INSTRUCTIONS FOR THE TASK: The following entries are to be repeated exactly, and the pictures are to be left behind.

————————

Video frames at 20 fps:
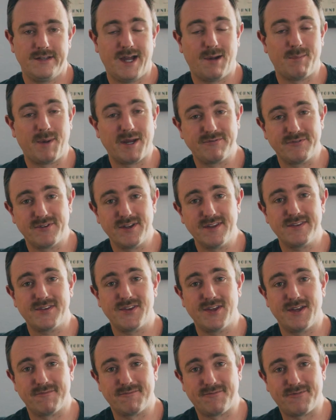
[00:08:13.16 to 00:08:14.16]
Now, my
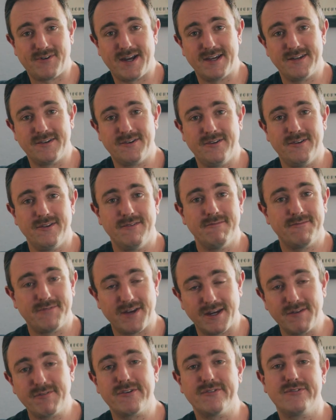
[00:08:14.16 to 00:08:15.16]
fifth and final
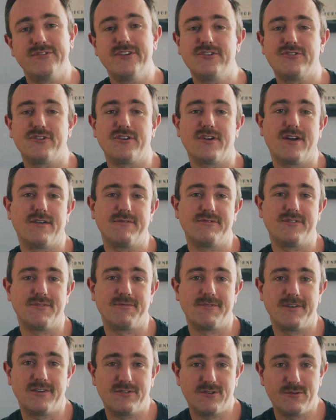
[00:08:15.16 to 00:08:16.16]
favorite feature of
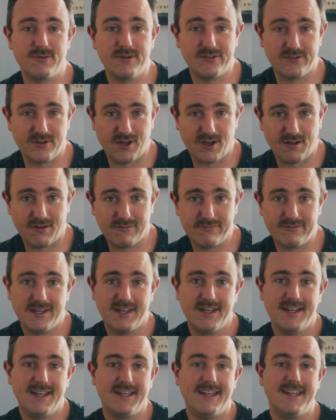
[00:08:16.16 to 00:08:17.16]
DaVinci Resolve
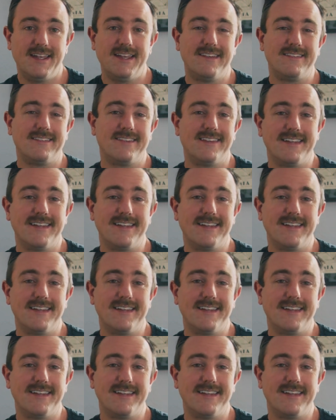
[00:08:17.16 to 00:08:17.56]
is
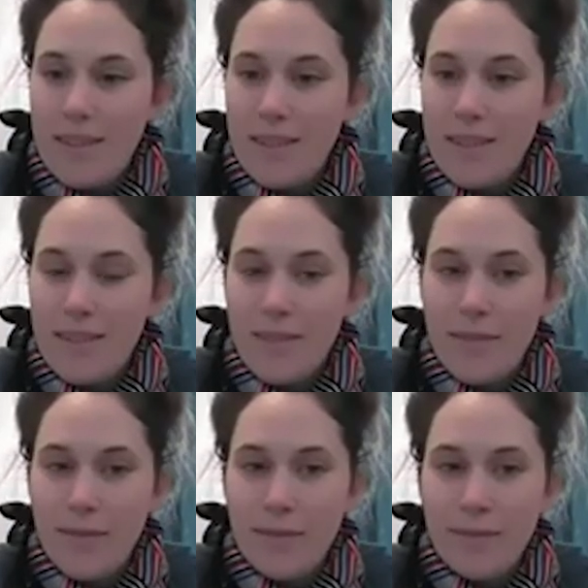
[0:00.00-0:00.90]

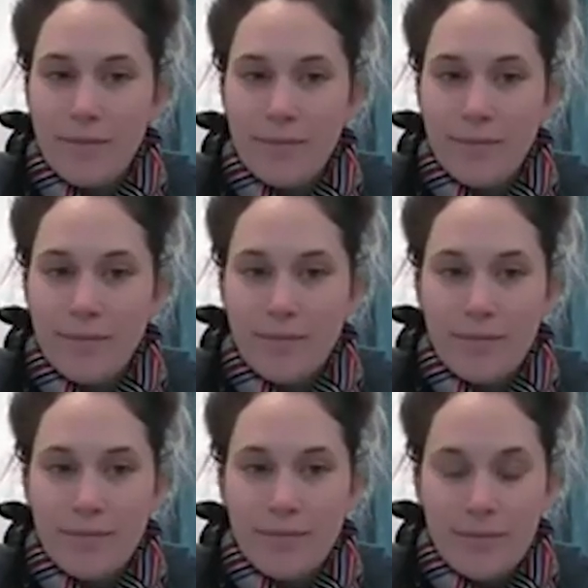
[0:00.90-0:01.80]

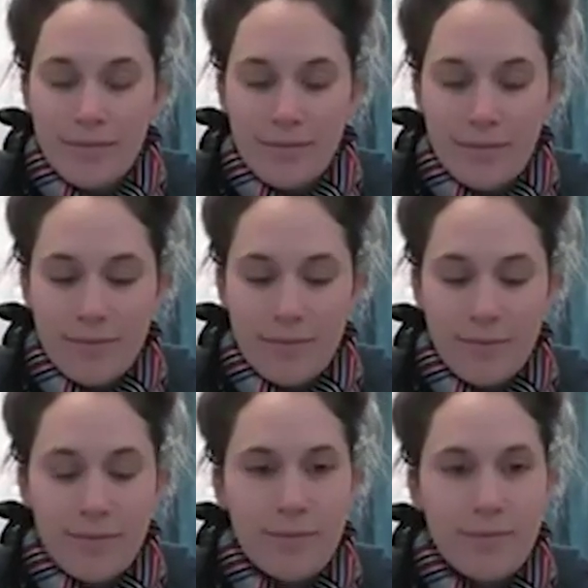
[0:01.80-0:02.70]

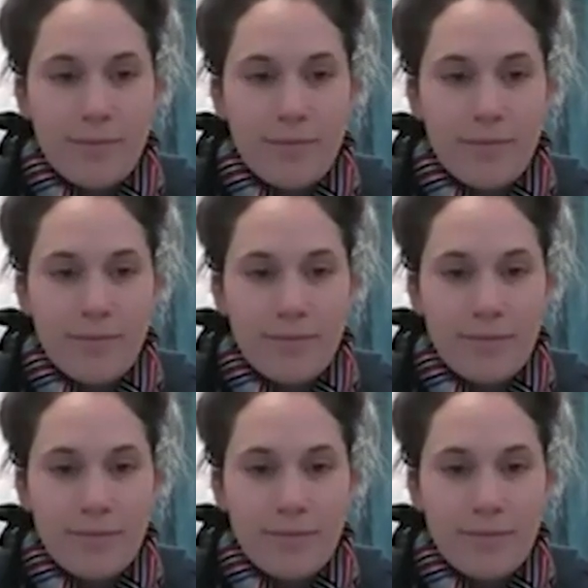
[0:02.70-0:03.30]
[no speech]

————————

YOUR RESPONSE:
Video frames at 20 fps:
[00:08:13.16 to 00:08:14.16]
Now, my
[00:08:14.16 to 00:08:15.16]
fifth and final
[00:08:15.16 to 00:08:16.16]
favorite feature of
[00:08:16.16 to 00:08:17.16]
DaVinci Resolve
[00:08:17.16 to 00:08:17.56]
is
[0:00.00-0:00.90]

[0:00.90-0:01.80]

[0:01.80-0:02.70]

[0:02.70-0:03.30]
[no speech]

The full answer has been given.